“Hayots Ashkhar” hails Wednesday’s three-party declaration on forming a coalition government. The paper says the deal not only marked the end of this year’s electoral process but also reaffirmed Armenia’s course of development set by President Kocharian in 1998. The paper says the three coalition parties can no longer blame each other for the grave problems facing the country. Together they possess a “serious political resource” giving them a mandate to make far-reaching decisions. Armenia, the paper says, now has “an optimal balance” of power between its branches of government, which minimizes the possibility of conflict between them.
But there is also a down side of the coalition government, “Hayots Ashkhar” continues, pointing in particular to the three parties’ right to name and recall their ministers at will. Those ministers might thus be torn apart between their government duties and interests of their party.
“Aravot” comments that the declaration outlining the goals of the coalition is short on specifics. It is just a “list of nice wishes” to which any Armenian party can subscribe. Nor is it clear what each of the parties will be responsible for. Orinats Yerkir, for example, promised to drastically increase pensions during the election campaign, while the Republicans dismissed the pledge as populist.

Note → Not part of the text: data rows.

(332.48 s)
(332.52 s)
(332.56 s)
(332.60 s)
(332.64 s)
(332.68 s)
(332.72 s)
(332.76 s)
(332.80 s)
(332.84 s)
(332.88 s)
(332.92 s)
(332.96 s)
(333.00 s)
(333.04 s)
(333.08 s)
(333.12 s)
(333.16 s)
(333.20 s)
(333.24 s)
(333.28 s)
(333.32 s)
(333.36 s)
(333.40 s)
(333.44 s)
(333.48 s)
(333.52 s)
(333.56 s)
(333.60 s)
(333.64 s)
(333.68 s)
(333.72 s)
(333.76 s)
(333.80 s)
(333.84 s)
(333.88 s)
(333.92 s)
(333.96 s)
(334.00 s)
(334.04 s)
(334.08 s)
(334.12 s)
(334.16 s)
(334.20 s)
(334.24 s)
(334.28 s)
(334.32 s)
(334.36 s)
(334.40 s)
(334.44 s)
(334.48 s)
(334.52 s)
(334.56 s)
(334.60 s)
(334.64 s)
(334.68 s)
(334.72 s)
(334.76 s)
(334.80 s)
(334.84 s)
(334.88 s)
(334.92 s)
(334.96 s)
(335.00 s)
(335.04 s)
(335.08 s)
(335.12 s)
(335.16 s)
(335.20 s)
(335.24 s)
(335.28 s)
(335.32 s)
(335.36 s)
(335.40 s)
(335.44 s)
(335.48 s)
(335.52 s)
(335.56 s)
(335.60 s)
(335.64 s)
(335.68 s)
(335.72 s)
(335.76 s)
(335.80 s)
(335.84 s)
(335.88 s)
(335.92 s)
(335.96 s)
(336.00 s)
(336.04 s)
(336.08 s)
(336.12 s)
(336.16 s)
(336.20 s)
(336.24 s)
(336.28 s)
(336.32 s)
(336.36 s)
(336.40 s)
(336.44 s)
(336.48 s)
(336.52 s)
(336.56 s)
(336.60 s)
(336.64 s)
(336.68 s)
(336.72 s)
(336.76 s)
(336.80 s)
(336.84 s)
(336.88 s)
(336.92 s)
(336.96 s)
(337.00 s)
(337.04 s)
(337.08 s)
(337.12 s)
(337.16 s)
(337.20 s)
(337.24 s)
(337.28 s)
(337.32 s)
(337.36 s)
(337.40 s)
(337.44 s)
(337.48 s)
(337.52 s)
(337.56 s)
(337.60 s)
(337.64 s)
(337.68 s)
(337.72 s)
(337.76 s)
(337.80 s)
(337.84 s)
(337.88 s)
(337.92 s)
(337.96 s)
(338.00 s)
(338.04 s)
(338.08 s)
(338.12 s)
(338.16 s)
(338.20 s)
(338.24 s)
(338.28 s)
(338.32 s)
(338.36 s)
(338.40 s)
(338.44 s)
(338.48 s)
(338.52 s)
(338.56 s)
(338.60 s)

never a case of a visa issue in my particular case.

The paper wonders who will be held accountable after the pensions fail to grow as fast as was promised by Orinats Yerkir. After all, it is Dashnaktsutyun that now controls the Ministry of Social Security.
“Haykakan Zhamanak” says the political mechanism for the formation of the coalition was as far away from international standards as the parliamentary elections. The paper claims that relations between the HHK, Dashnaktsutyun and Orinats Yerkir “remain tense.” “That was visible during yesterday’s ceremony,” it says. “The only glue that can hold together this coalition is money. More precisely, the possibility of making money. Each of the forces making up the coalition is conscious that if it quits [the government] it will lose the spheres which now feed it financially. And this could prove to be a stronger glue than some people think.”
According to “Azg,” it is Kocharian who is the dominant force in the new government. The paper is skeptical about the three parties’ assurances that they will work out a common program. For example, the Dashnak pre-election slogan -- “Let’s change our life” -- is not necessarily in tune with the HHK’s intentions. The coalition, the paper says, is built around short-term goals.
“The purpose of this renewed parliament is not to solve Armenia’s problems but to stay in the president’s pocket,” writes “Ayb-Fe.” “The electoral performance is over. Everyone has played their role successfully. And the best prize for that performance was the affirmation of a political coalition.”